Sunday, March 9, 2008

once upon a time...

After just breaking off an engagement, I had decided I was better off single. Sometimes it seems like just when you have things all figured out, God has something else in mind...and it's always something better. Then there came this thing called Myspace. It was neat, despite the creepy guys that would track me down and ask if we could meet. I would always decline and block them. Then one day I got a message from a southern boy. He was new to town and was wondering if I knew of a good church in town since he saw that I attended one. I figured God would be pretty upset if I let this one slide by, so of course I replied. We spent more than 15 hours total just talking online, and getting to know each other as friends. We had a lot in common. I had decided I wasn't jumping into another relationship any time soon, so when he wanted to meet me, I saw no reason not to. We met at Hastings-a public place just to be safe. It was May 8, 2006. He was a sweet southern boy. Very polite and such a gentleman. An only child, but not spoiled. I quickly fell in love with him, even though I had already decided against it. We went to church together for the first time on May 14, 2006. I decided I still wasn't ready for a serious relationship, so we held off seeing each other for a few weeks. We next hung out again on June 7, 2006. We were officially dating by the end of June. He asked me to marry him on July 7, 2006. We went through premarital counseling (which, for those who haven't gone through it, makes you more sure of whether or not you should marry the other person). My dad was upset at the fact of me even dating again at that time (I was 20.) We hadn't set a date, we just decided that whenever we got finished with the counseling, we would get married right after that.
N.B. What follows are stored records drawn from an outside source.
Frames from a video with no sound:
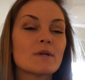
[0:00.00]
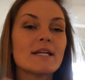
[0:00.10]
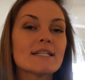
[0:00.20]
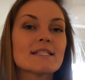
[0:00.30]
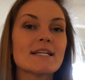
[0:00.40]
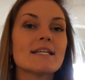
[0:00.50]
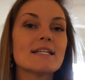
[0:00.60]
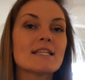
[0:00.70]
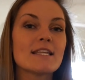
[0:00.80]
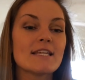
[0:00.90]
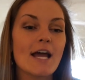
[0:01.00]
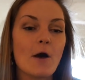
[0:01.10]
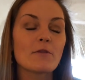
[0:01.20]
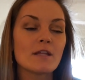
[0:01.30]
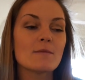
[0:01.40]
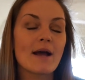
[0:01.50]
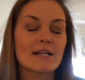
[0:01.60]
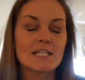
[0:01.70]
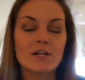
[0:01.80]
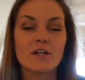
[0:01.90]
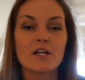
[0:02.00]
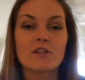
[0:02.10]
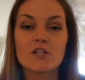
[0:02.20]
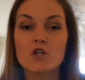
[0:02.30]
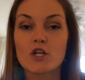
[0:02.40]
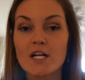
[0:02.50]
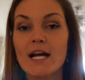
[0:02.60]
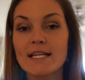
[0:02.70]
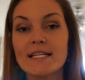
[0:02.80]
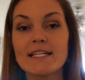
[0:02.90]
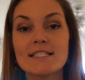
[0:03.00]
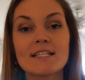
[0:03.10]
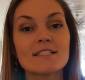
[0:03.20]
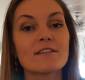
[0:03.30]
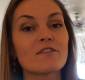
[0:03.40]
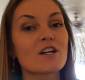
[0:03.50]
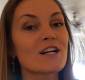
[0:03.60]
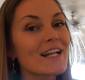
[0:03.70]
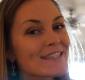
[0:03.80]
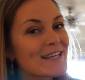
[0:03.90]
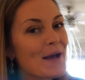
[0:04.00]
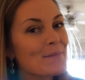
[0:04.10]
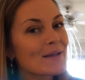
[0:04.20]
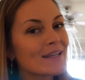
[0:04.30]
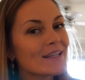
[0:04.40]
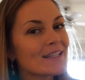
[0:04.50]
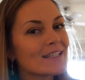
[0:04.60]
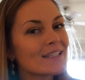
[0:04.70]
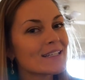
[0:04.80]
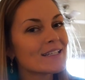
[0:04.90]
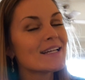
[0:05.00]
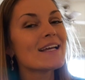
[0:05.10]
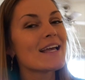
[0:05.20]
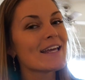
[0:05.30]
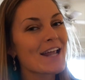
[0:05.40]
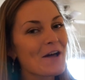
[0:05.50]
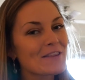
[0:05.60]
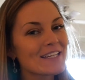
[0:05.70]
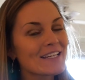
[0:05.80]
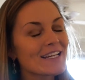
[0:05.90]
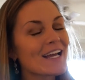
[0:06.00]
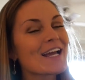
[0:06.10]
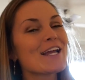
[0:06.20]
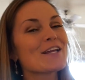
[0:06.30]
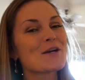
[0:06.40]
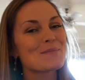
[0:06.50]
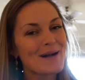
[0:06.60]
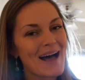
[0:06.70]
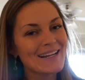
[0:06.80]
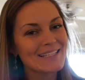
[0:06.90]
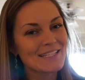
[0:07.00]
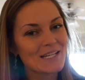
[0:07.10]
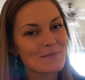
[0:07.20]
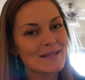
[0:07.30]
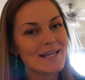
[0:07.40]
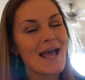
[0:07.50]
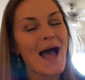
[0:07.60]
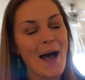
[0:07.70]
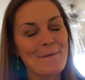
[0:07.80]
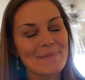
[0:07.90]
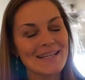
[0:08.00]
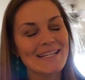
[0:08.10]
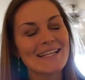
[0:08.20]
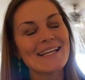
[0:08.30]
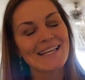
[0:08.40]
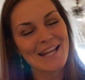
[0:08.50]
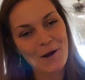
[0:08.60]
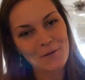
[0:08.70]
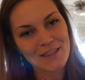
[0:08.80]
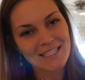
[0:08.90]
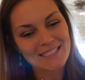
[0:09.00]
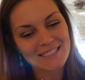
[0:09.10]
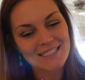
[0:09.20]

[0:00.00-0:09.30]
get in the healthy bacteria that your gut needs. Because if your gut's happy and healthy, your body is gonna be happy and healthy.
As it got closer we had decided September 16th, 2006 would be the right time. We both informed our parents. His were ecstatic. They immediately bought plane tickets from Virginia to Montana. Mine on the other hand were furious. My dad, to whom before this conversation had always viewed me as his straight-A, perfect, only daughter who could never do anything wrong, blew up at me. He told me that I shouldn't be thinking about marriage, I should be going to college AGAIN because he said I would never be rich as a dental assistant. Money means a lot to that man. He had met Jay several times, yet failed to give him the time of day or even try to get to know him. He knew the date, the time, the location, yet he didn't show up that day. It was the best day of my life, yet somewhat bittersweet. I was stunned that he didn't show, and I still am to this day.

We didn't talk for months. Then one day around Valentine's Day he decided he had been a jerk long enough, and he called me to apologize. He wanted to made amends. Funny how when I was about to marry the wrong person he was all for it, but now that I knew what I wanted, it wasn't okay. A few months later we had a reception for everyone to celebrate our wedding. It was a good time, I guess.

The past year and a half ago has been the best time of my life. We have a marriage like no other, and unbreakable trust which not many can claim. I am so blessed and could not ask for a better man to share the rest of my life with. I am so excited for our future together-children, vacations, times with family, etc. Who knows where the USAF will take us, but at this point, we've found out who our real friends/family are. If we have each other, that's all we will need-no matter where life takes us.